Given data -
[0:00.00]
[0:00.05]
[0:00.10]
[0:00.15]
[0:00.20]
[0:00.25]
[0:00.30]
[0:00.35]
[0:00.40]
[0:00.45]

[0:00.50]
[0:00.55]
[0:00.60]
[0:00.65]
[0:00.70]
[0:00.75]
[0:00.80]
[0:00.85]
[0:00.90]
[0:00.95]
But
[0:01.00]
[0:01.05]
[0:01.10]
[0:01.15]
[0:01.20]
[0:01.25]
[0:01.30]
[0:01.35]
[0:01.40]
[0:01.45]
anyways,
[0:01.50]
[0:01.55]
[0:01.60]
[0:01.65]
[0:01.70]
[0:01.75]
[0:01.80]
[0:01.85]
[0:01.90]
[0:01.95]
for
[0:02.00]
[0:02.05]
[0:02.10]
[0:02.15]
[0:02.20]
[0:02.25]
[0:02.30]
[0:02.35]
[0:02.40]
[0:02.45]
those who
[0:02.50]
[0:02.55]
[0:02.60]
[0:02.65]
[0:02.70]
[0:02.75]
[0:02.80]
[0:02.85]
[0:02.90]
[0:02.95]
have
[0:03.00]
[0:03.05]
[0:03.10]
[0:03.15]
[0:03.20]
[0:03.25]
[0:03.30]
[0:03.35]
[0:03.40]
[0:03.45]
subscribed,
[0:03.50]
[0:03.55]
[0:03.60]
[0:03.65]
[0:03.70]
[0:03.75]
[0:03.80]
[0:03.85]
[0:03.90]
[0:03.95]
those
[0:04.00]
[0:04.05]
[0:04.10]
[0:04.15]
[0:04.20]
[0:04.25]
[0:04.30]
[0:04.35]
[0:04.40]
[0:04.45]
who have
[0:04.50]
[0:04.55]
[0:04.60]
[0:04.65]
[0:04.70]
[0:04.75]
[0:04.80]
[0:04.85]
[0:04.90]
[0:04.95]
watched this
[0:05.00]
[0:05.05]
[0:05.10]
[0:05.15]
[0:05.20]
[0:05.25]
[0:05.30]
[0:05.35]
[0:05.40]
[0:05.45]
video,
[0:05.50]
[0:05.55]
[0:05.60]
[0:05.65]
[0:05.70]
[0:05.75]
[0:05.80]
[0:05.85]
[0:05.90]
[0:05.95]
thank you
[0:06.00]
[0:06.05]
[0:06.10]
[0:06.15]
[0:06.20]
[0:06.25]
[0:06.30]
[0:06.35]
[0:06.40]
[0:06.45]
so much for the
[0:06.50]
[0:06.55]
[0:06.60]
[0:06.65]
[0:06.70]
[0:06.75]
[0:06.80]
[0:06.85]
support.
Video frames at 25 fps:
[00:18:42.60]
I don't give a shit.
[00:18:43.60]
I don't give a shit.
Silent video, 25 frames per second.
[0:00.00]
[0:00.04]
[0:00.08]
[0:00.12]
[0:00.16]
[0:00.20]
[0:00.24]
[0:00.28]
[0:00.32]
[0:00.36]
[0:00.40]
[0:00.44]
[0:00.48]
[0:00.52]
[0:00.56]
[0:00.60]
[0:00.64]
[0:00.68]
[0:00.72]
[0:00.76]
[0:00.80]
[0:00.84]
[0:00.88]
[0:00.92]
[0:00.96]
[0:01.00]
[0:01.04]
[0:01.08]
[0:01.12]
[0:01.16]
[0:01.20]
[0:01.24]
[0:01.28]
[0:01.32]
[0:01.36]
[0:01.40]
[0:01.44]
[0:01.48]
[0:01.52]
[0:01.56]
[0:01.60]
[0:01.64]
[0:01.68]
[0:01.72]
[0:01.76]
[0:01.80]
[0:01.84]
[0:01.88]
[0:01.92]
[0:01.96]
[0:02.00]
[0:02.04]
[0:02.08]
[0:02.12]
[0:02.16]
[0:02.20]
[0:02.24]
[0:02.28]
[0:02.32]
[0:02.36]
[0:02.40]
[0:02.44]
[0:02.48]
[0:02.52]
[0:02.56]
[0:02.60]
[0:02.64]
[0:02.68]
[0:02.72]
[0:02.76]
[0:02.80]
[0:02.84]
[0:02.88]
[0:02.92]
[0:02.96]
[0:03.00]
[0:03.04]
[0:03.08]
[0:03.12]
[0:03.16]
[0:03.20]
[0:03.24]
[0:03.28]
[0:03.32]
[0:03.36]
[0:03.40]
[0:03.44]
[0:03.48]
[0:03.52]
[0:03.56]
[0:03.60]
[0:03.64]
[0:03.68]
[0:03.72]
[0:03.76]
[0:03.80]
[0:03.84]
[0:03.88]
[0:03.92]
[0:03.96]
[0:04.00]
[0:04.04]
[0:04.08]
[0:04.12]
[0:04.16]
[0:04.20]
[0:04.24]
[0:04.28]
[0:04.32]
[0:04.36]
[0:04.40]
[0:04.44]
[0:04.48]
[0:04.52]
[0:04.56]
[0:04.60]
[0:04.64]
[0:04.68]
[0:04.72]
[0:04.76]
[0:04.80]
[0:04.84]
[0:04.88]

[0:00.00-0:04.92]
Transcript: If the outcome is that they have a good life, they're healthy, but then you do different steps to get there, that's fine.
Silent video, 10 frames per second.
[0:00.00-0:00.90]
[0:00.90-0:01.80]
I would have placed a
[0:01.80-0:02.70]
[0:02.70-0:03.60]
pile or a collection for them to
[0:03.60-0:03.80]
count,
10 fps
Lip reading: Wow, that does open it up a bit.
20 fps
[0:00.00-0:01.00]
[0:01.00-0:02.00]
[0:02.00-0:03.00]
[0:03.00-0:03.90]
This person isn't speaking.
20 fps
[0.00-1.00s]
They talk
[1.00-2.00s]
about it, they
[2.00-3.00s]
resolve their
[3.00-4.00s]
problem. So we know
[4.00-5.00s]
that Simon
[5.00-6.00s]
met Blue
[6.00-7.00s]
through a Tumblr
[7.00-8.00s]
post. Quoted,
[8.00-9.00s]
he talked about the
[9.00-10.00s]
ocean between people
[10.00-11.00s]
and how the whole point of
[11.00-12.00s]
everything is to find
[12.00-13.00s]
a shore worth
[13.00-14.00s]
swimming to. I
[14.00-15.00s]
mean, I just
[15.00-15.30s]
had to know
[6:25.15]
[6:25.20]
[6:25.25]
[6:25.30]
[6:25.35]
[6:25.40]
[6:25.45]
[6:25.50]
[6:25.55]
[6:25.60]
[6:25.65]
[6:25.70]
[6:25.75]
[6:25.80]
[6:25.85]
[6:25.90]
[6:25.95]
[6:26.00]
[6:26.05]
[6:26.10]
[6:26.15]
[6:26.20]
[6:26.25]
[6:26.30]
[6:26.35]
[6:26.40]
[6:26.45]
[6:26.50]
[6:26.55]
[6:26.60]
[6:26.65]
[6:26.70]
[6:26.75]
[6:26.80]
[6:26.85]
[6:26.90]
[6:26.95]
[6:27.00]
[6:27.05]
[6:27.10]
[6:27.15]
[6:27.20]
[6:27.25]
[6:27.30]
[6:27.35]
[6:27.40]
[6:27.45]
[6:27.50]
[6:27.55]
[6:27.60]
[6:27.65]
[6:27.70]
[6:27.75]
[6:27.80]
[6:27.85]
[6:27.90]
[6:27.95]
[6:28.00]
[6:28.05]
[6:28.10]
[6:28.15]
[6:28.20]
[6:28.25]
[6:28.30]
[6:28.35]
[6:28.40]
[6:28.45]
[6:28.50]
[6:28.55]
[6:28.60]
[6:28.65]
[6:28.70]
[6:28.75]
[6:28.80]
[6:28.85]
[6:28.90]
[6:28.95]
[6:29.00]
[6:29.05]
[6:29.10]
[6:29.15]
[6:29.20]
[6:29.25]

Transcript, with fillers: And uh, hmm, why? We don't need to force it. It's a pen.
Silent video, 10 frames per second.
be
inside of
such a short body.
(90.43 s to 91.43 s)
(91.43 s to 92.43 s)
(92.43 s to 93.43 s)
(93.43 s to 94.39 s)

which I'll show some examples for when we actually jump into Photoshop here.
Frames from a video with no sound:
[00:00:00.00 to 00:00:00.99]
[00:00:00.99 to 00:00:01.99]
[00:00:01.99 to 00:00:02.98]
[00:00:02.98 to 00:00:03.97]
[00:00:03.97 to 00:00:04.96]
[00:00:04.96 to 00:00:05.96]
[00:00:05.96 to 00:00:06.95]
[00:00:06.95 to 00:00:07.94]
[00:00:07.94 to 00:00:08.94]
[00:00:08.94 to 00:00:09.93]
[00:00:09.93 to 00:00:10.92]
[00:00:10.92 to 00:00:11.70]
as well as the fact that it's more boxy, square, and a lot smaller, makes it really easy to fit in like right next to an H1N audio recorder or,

What to work on - What are the lines from the one with "[00:00:02.98 to 00:00:03.97]" through the end of the records above? Set them down exactly, both ends included, and nothing else.

Problem solution -
[00:00:02.98 to 00:00:03.97]
[00:00:03.97 to 00:00:04.96]
[00:00:04.96 to 00:00:05.96]
[00:00:05.96 to 00:00:06.95]
[00:00:06.95 to 00:00:07.94]
[00:00:07.94 to 00:00:08.94]
[00:00:08.94 to 00:00:09.93]
[00:00:09.93 to 00:00:10.92]
[00:00:10.92 to 00:00:11.70]
as well as the fact that it's more boxy, square, and a lot smaller, makes it really easy to fit in like right next to an H1N audio recorder or,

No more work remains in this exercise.